ねえ、シリウス。私は貴方の本当の家族にはなれない?
そう問いかけそうになってやめた。答えを聞くのが怖かった。それに、その問いの答えはシリウスから言葉以外で聞いているような気がしたから。
養父と養女の関係ではない。同じ姓を名乗らない。父とは呼ばせない。シリウスはベガに優しくしながら、甘やかしながらもその一線だけは超えず二人の間には一定の壁があった。
「そして、私は傍にいるよ」
ベガが少し鼻の奥がツンとして泣きそうになっていたのに、シリウスは揶揄ったのか笑っていた。
「シリウスとは離れ離れになってしまうんじゃないかって思っちゃったわ。
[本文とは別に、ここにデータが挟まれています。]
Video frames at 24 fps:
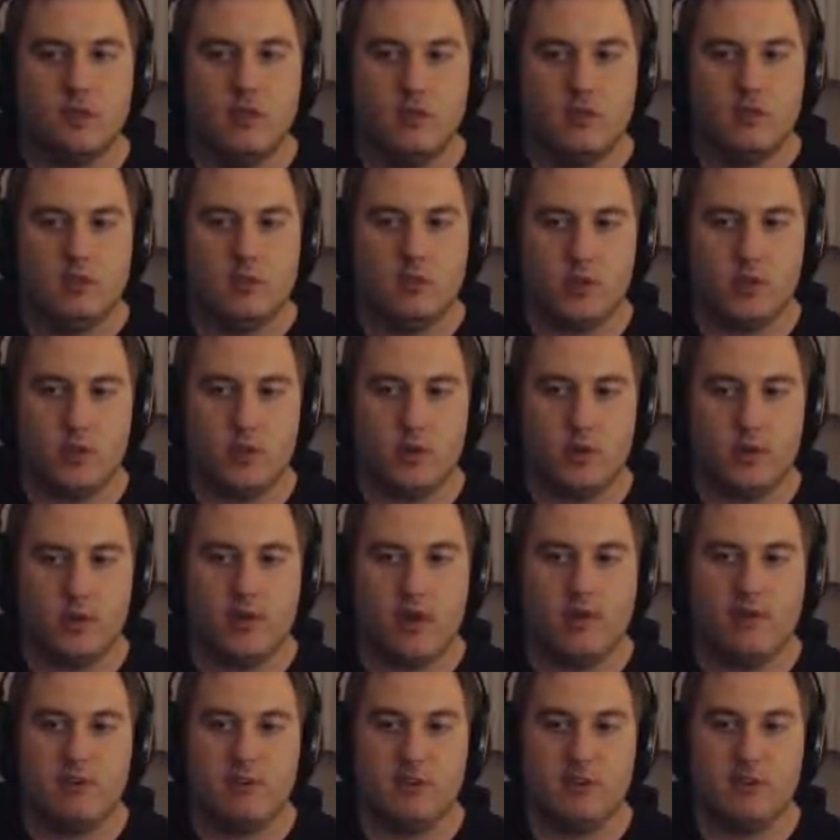So
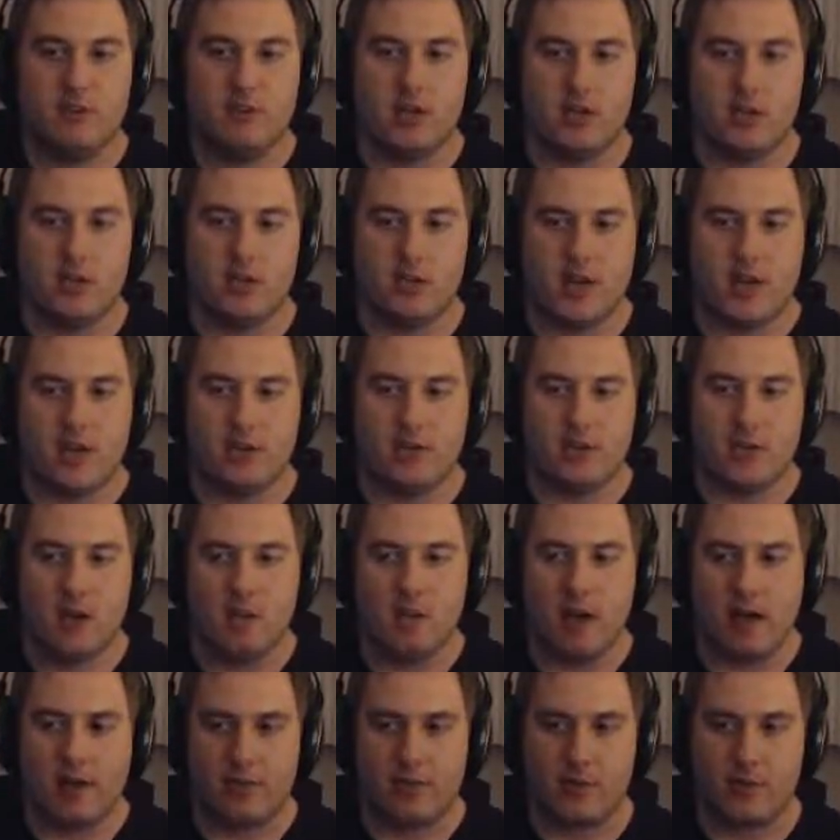inevitably you're gonna have to come
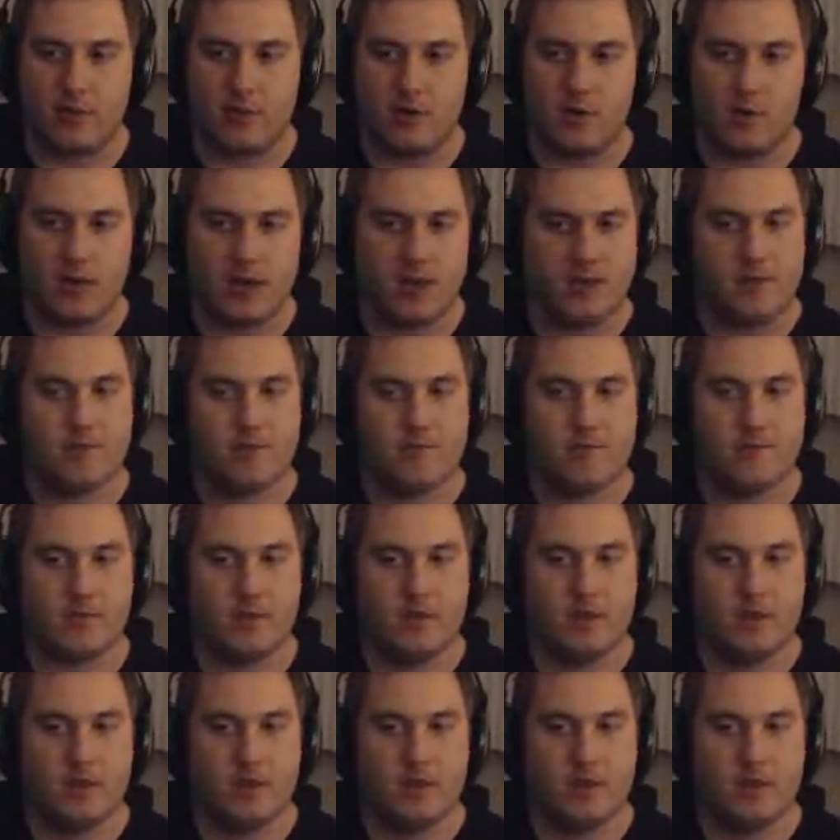back through here again,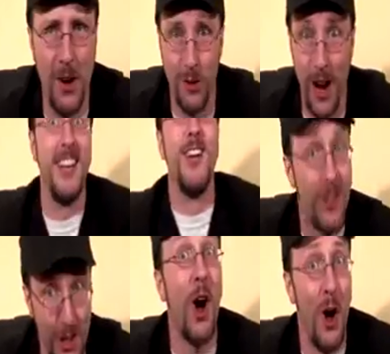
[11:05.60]
to write an
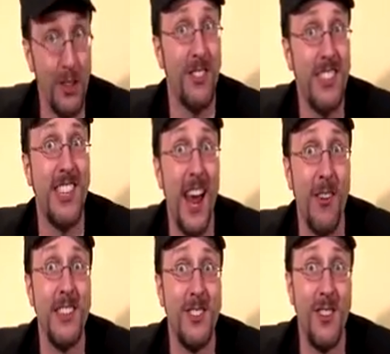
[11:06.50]
adult
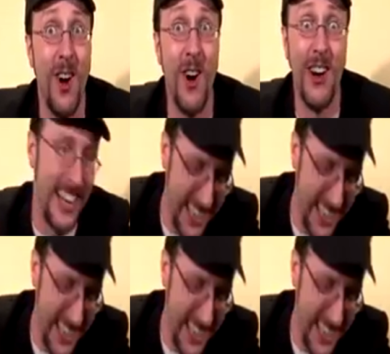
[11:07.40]
scary story.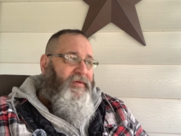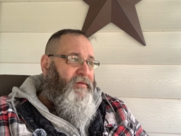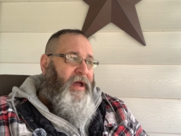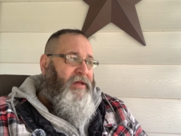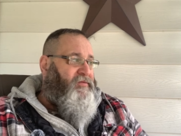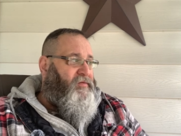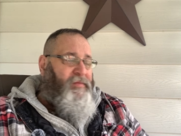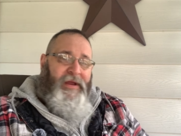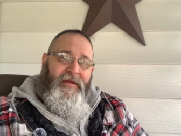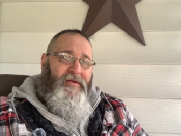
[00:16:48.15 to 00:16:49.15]
The Masters,
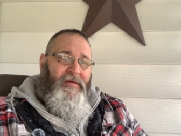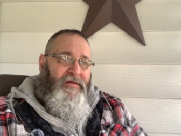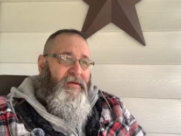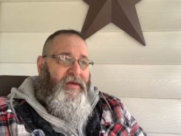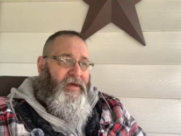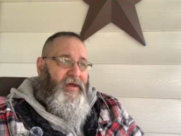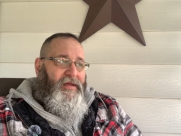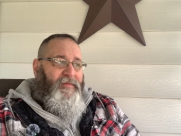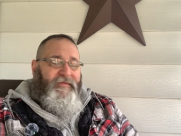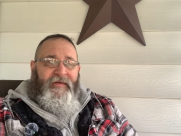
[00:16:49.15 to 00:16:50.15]
man. It's
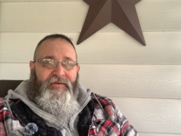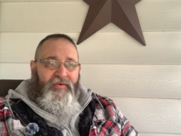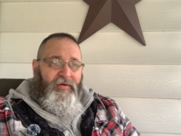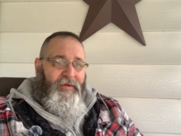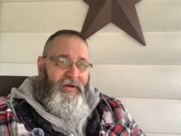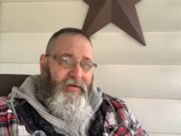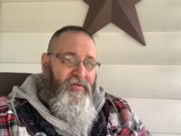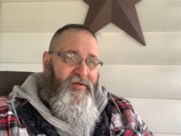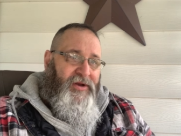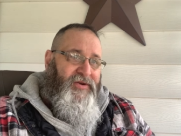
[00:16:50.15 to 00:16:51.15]
my favorite tournament.
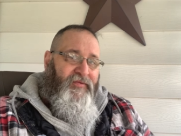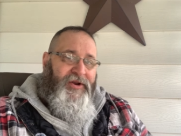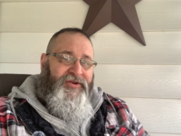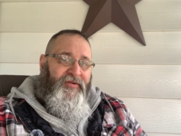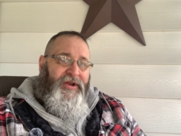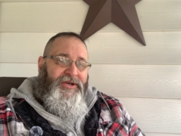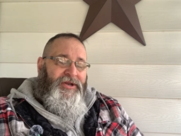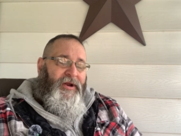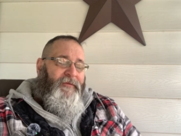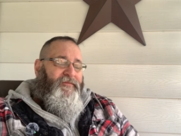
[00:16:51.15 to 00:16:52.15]
Such a rich
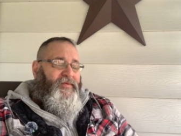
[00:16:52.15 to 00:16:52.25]
tradition there.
最初に言ってよ!驚いたじゃない」
ベガはシリウスの背中をぽこぽこと殴りたい衝動に駆られた。
「ちょっと泣いちゃうところだったのよ」
ベガは恥ずかしそうに鼻を啜った。シリウスが簡単にベガを手放すだなんて信じられなかったし、信じたくなかった。シリウスは私と一緒じゃなくてもいいってわけね?と詰るくらいには気持ちは荒ぶっていたが、その一言で安心してしまう。
「シリウス、その植木鉢は何処に運ぶの?」
「私の部屋まで運ぶんだ」
そう言ってシリウスは植木鉢を持ち直す。
「着いて行ってもいい?」
「勿論、いいよ」
夕陽がシリウスの横顔を照らした。二人の影が重なってひとつになる。血の繋がった家族が何処かにいるのかも知れないことについて興味はあったが、ベガは見知らぬ家族よりシリウスと居たいと思った。